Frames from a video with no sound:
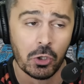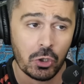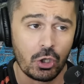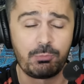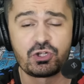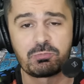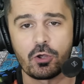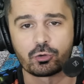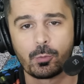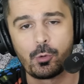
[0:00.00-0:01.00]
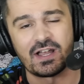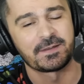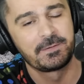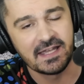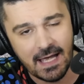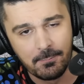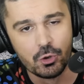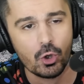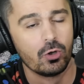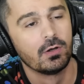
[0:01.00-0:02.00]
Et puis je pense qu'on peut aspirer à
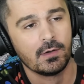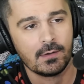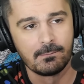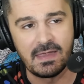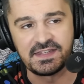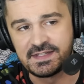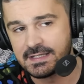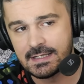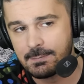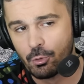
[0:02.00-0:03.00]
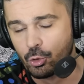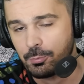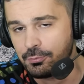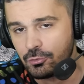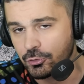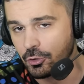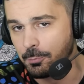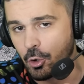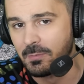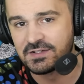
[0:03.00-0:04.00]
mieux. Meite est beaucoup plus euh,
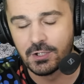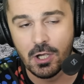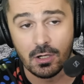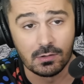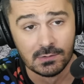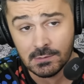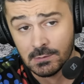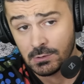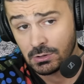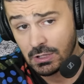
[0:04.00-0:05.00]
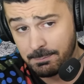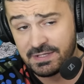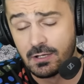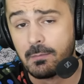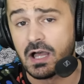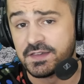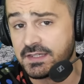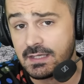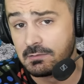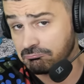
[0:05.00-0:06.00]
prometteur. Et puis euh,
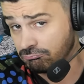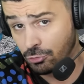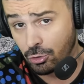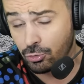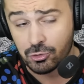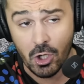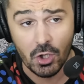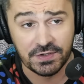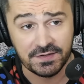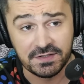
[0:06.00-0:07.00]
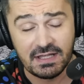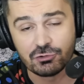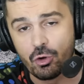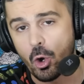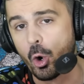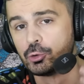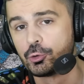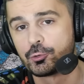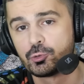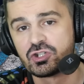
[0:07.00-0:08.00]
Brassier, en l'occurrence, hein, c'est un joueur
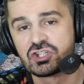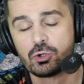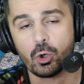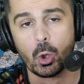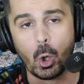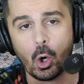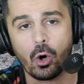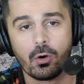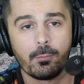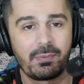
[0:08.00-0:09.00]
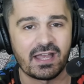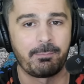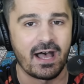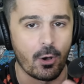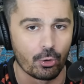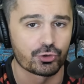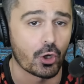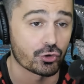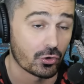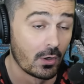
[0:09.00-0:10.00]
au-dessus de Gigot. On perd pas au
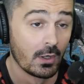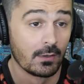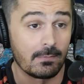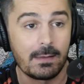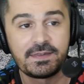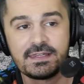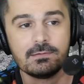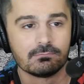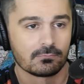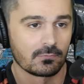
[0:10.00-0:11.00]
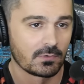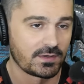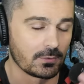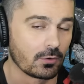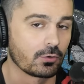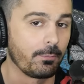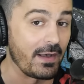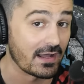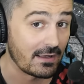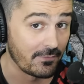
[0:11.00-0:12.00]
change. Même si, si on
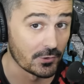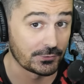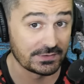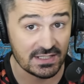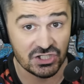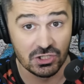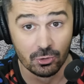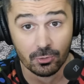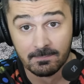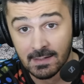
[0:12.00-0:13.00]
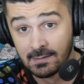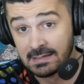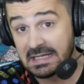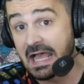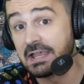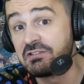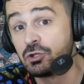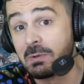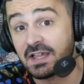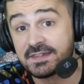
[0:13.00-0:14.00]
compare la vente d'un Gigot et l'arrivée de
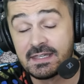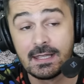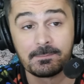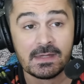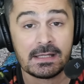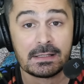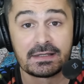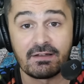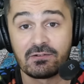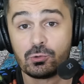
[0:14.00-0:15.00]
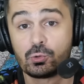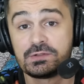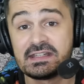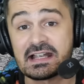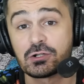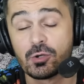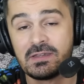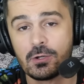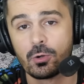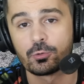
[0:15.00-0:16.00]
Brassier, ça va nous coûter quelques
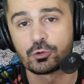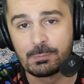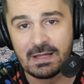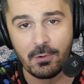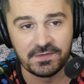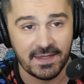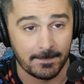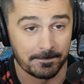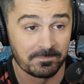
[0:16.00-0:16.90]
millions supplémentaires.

━━━━━━━━━━━━━━━━━━━━━━━━━━━━━━

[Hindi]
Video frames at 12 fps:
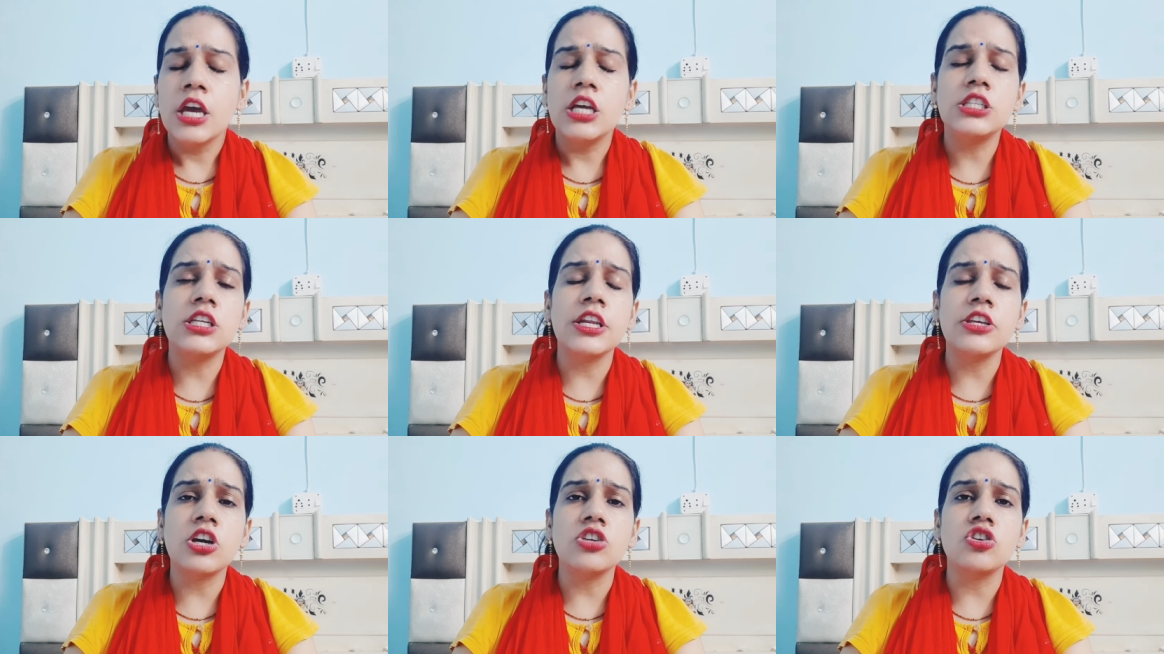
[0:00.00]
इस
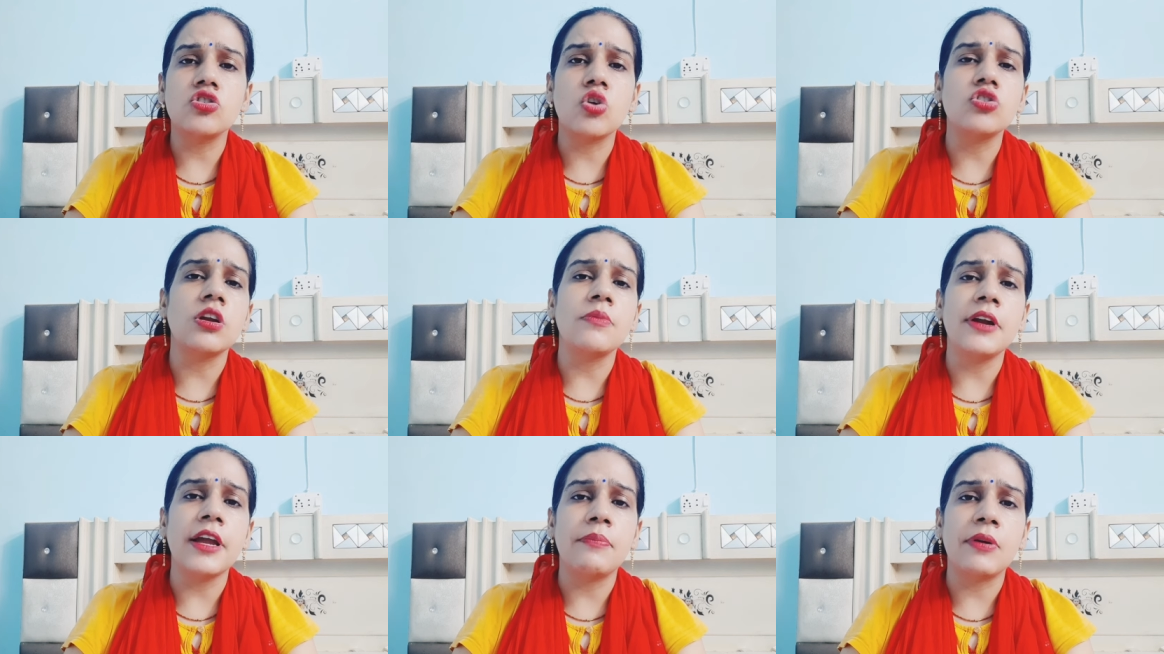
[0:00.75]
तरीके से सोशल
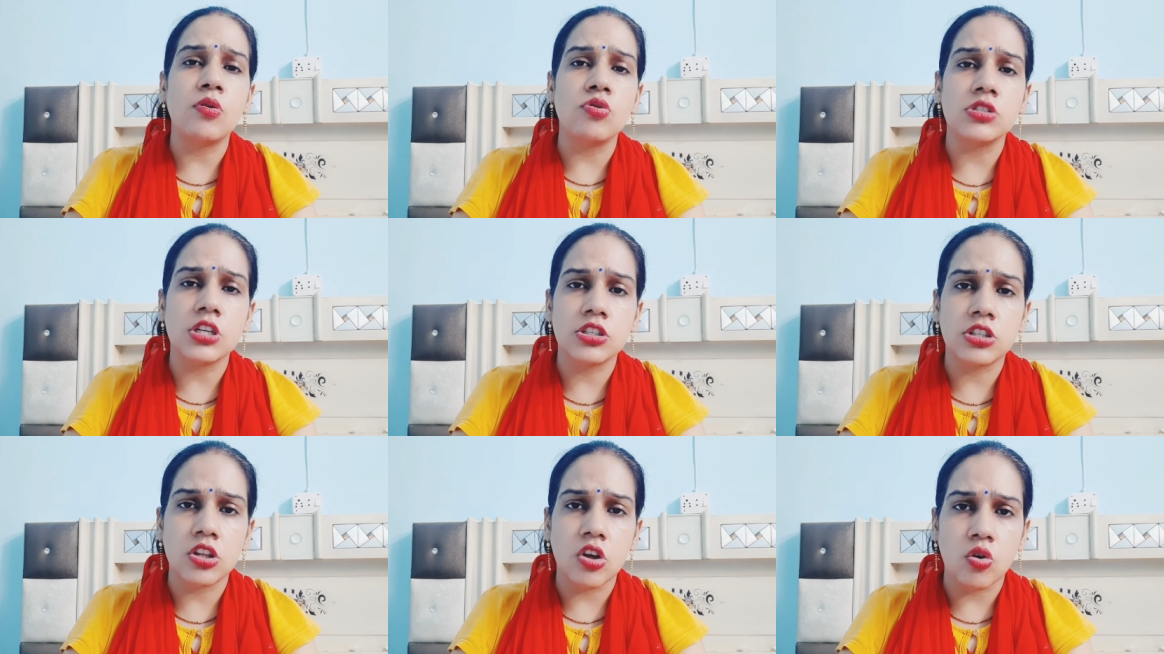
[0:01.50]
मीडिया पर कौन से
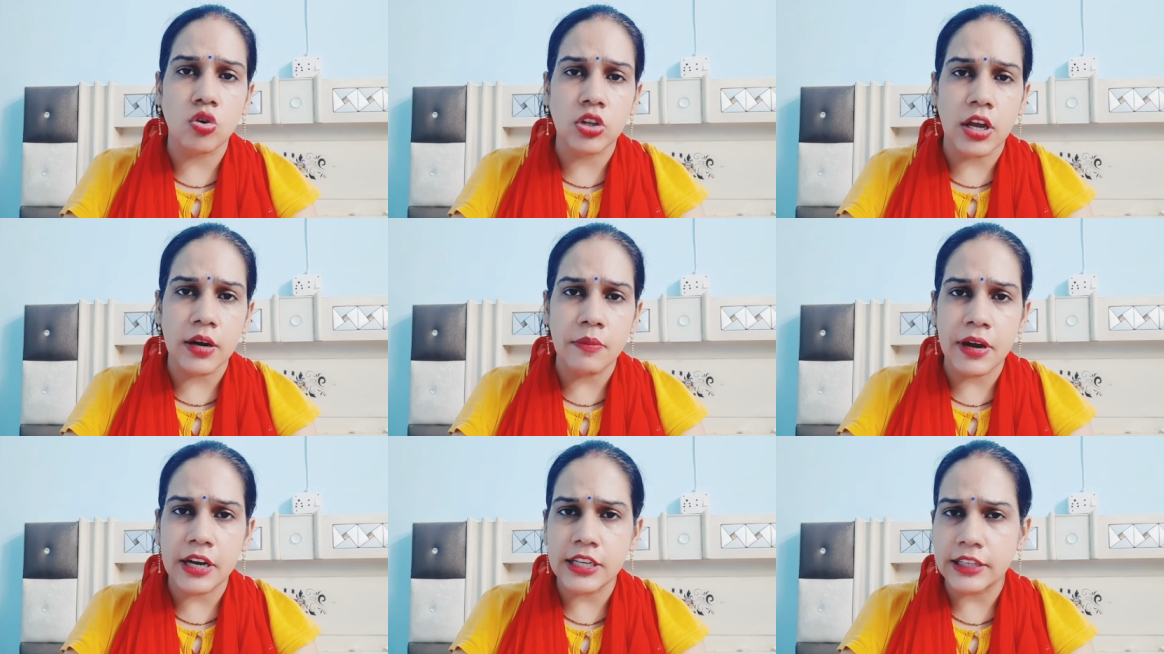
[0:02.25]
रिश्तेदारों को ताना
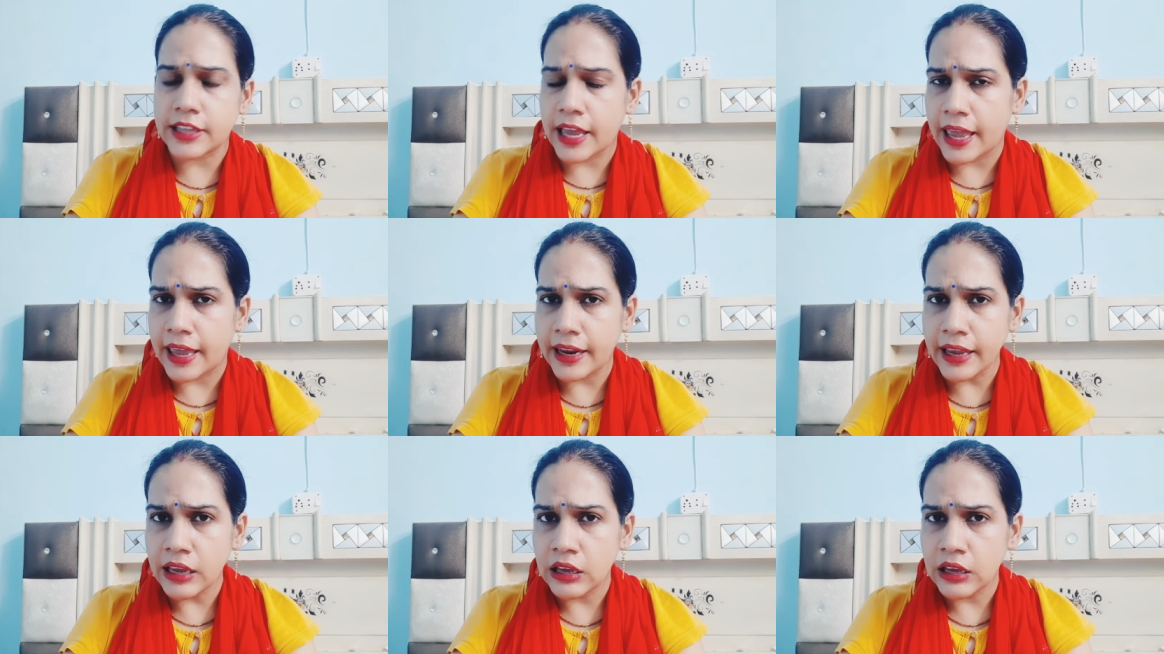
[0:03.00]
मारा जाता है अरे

━━━━━━━━━━━━━━━━━━━━━━━━━━━━━━

Both the line containing "Frames from a" and the line containing "[0:14.00-0:15.00]" above belong in the output, as do the lines between them. Print them exactly, without pictures.

◆ Response area
Frames from a video with no sound:
[0:00.00-0:01.00]
[0:01.00-0:02.00]
Et puis je pense qu'on peut aspirer à
[0:02.00-0:03.00]
[0:03.00-0:04.00]
mieux. Meite est beaucoup plus euh,
[0:04.00-0:05.00]
[0:05.00-0:06.00]
prometteur. Et puis euh,
[0:06.00-0:07.00]
[0:07.00-0:08.00]
Brassier, en l'occurrence, hein, c'est un joueur
[0:08.00-0:09.00]
[0:09.00-0:10.00]
au-dessus de Gigot. On perd pas au
[0:10.00-0:11.00]
[0:11.00-0:12.00]
change. Même si, si on
[0:12.00-0:13.00]
[0:13.00-0:14.00]
compare la vente d'un Gigot et l'arrivée de
[0:14.00-0:15.00]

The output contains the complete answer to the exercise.